**Directions:** Everything from the line that contains "[5:31.94-5:33.06]" to the final line of the data, both ends included, must be set down exactly, apart from the pictures.

**Information supplied:**

╔══

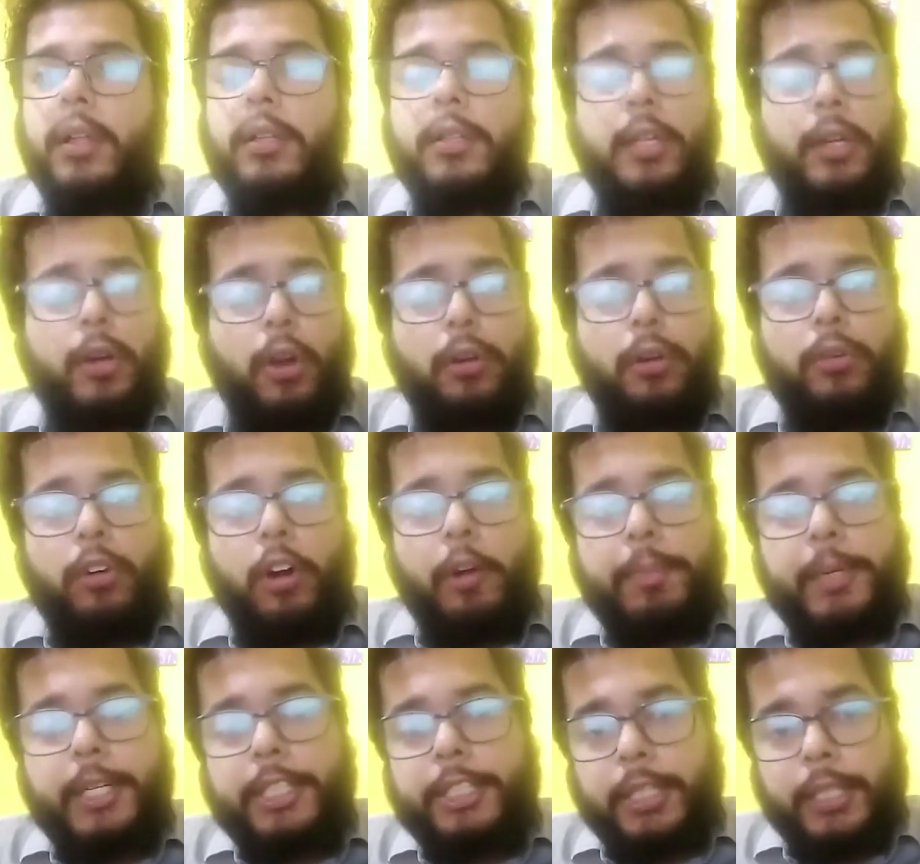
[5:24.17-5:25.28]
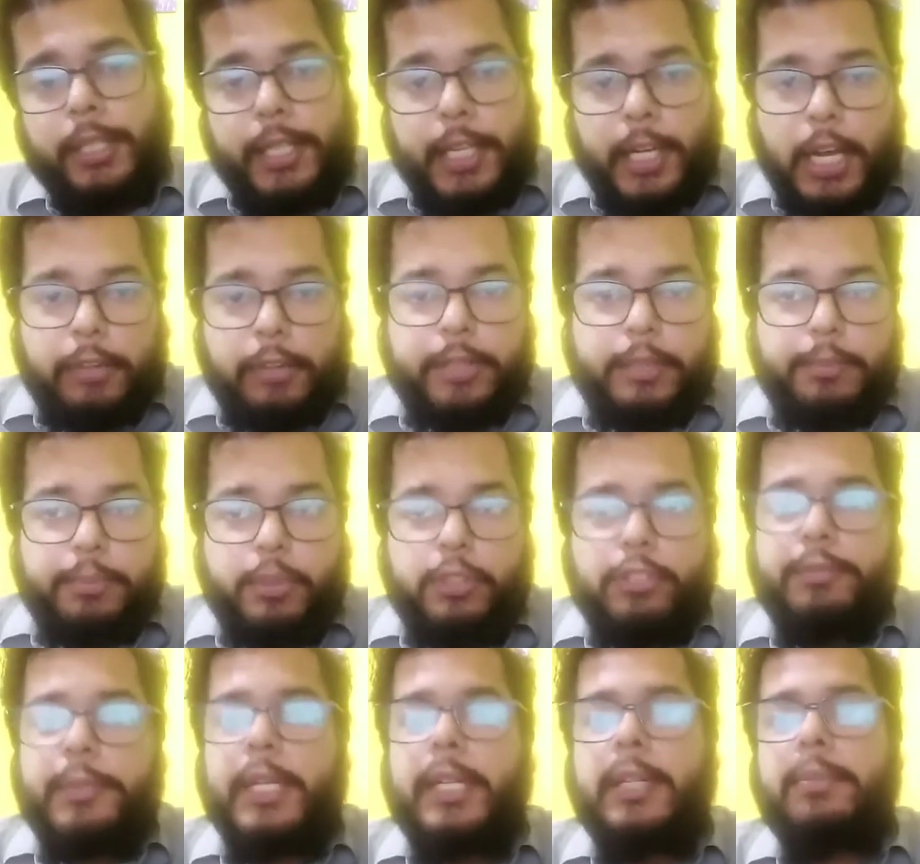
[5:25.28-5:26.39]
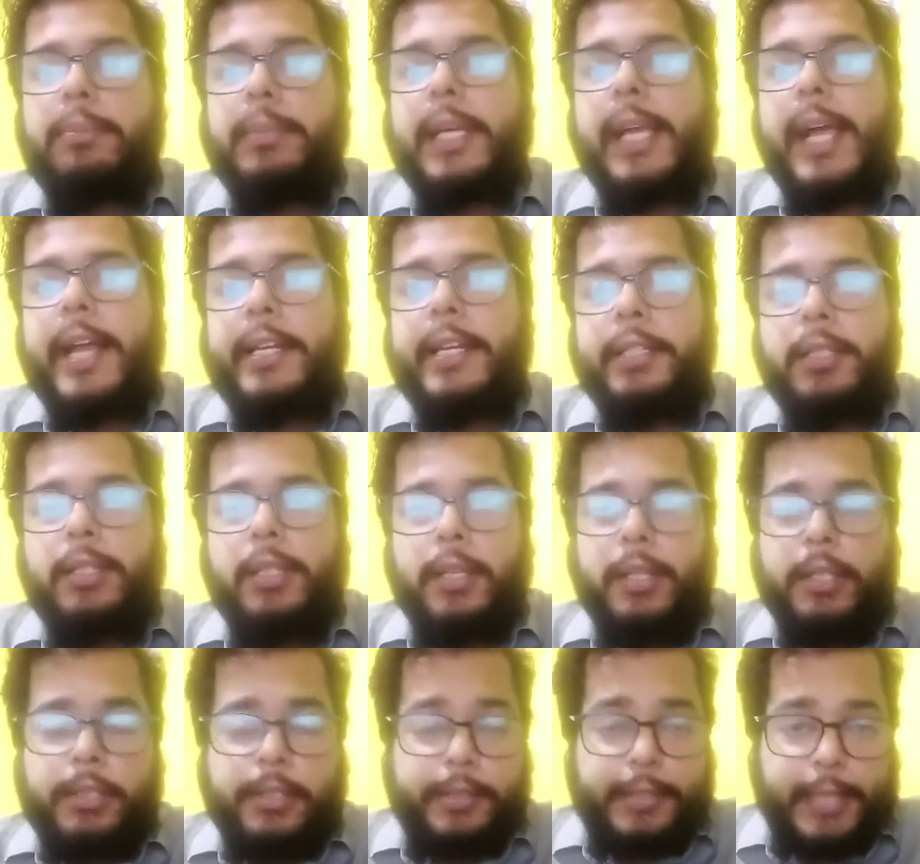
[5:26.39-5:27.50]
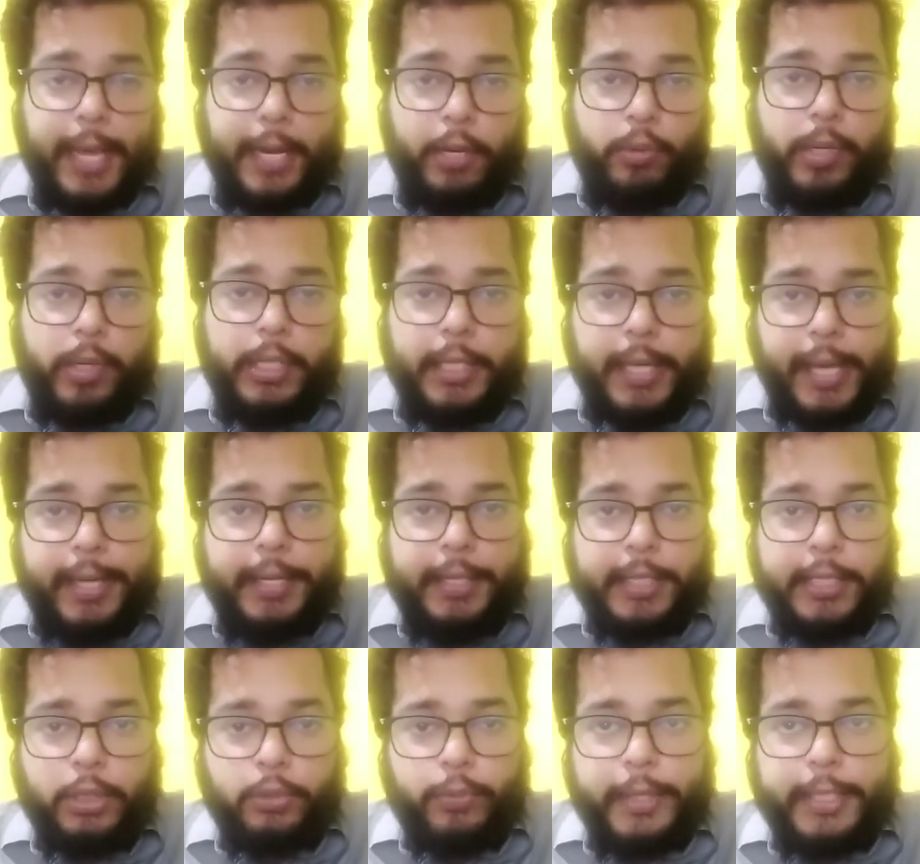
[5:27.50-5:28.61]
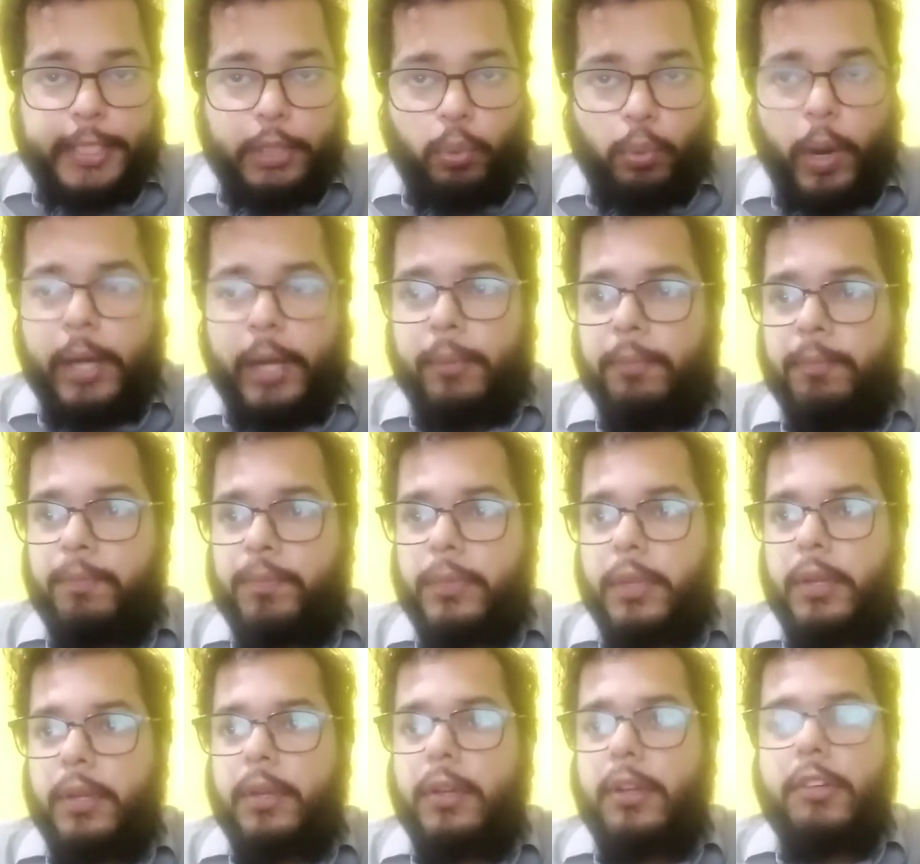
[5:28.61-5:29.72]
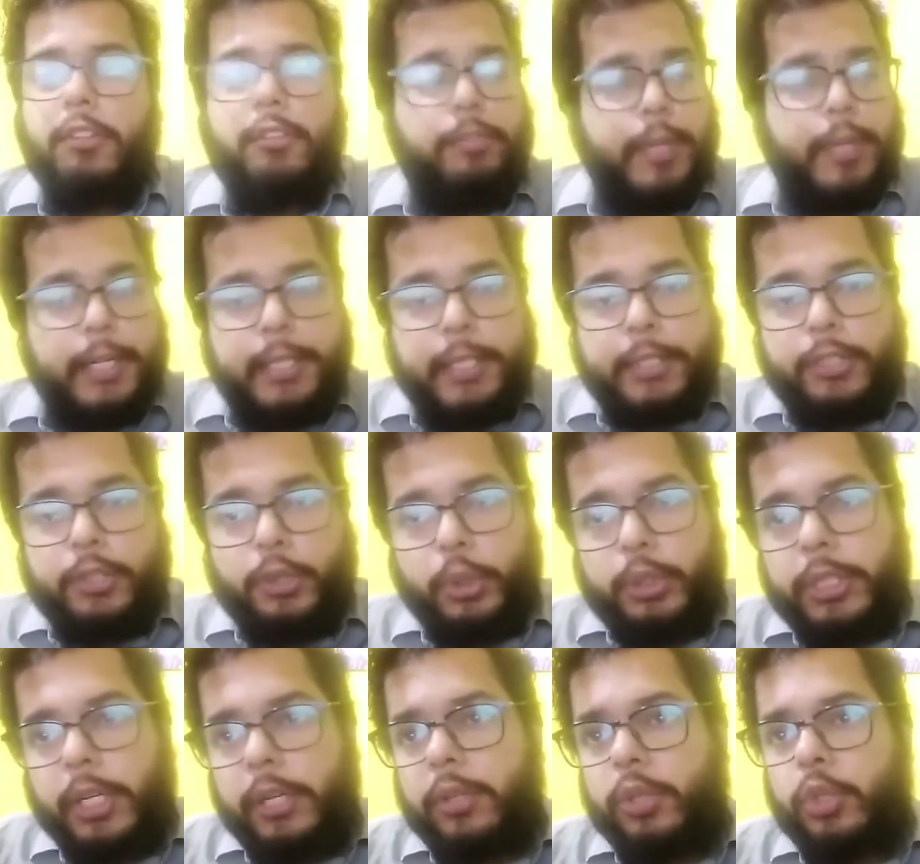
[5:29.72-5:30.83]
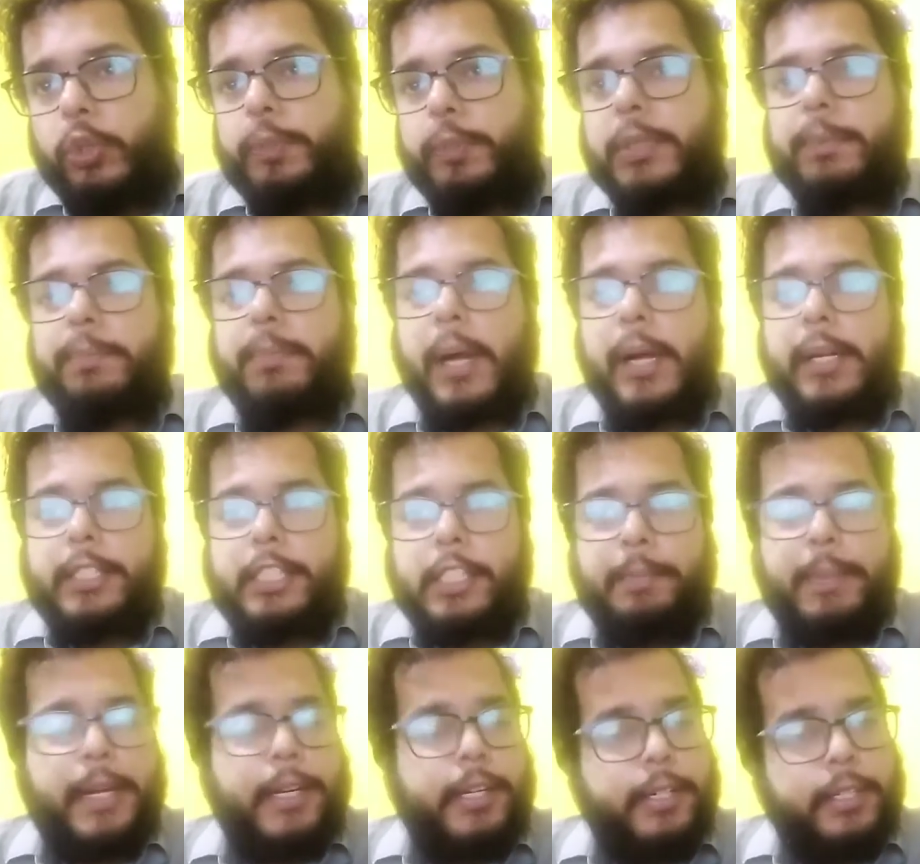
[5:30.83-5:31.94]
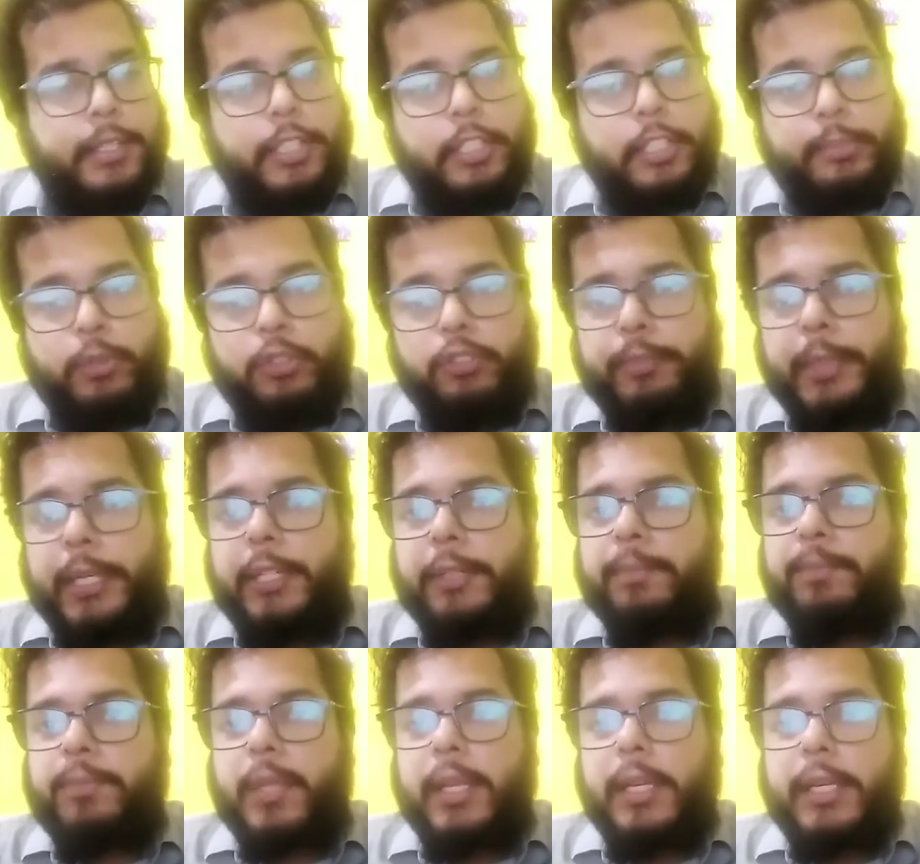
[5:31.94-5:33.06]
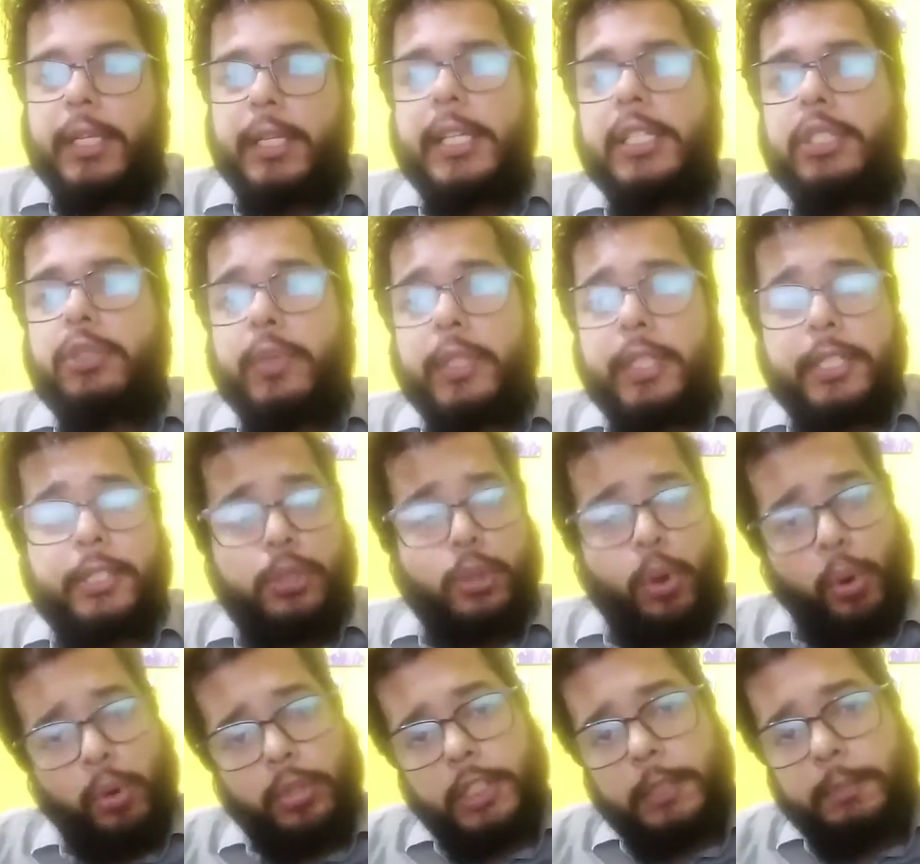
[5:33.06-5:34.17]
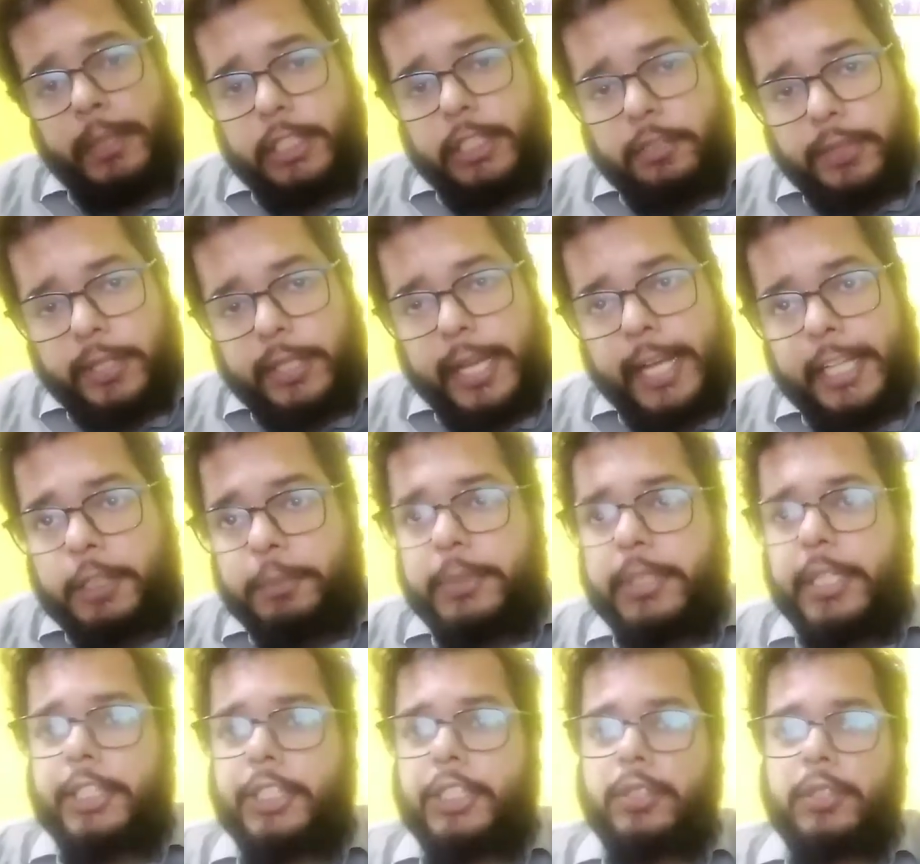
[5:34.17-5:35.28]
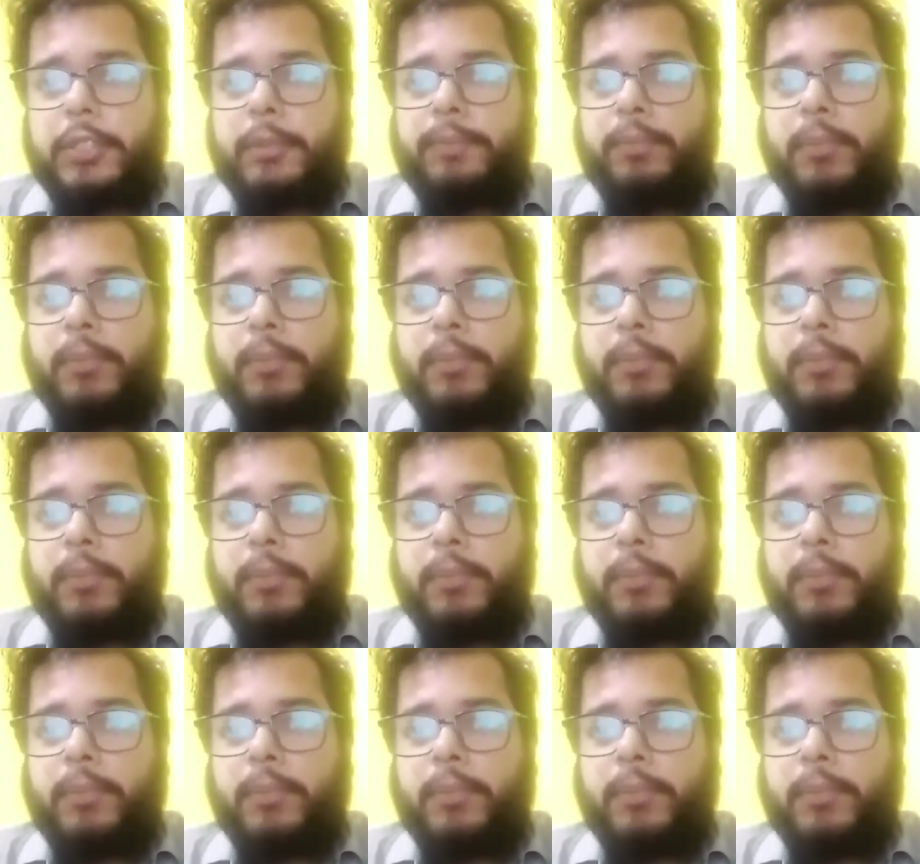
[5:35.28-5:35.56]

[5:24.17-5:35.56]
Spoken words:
The non-cooperation Khilafat movement began in January 1921. Various social groups participated in this movement, each with its own specific aspirations,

╚══

**Result of this task:**
[5:31.94-5:33.06]
[5:33.06-5:34.17]
[5:34.17-5:35.28]
[5:35.28-5:35.56]

[5:24.17-5:35.56]
Spoken words:
The non-cooperation Khilafat movement began in January 1921. Various social groups participated in this movement, each with its own specific aspirations,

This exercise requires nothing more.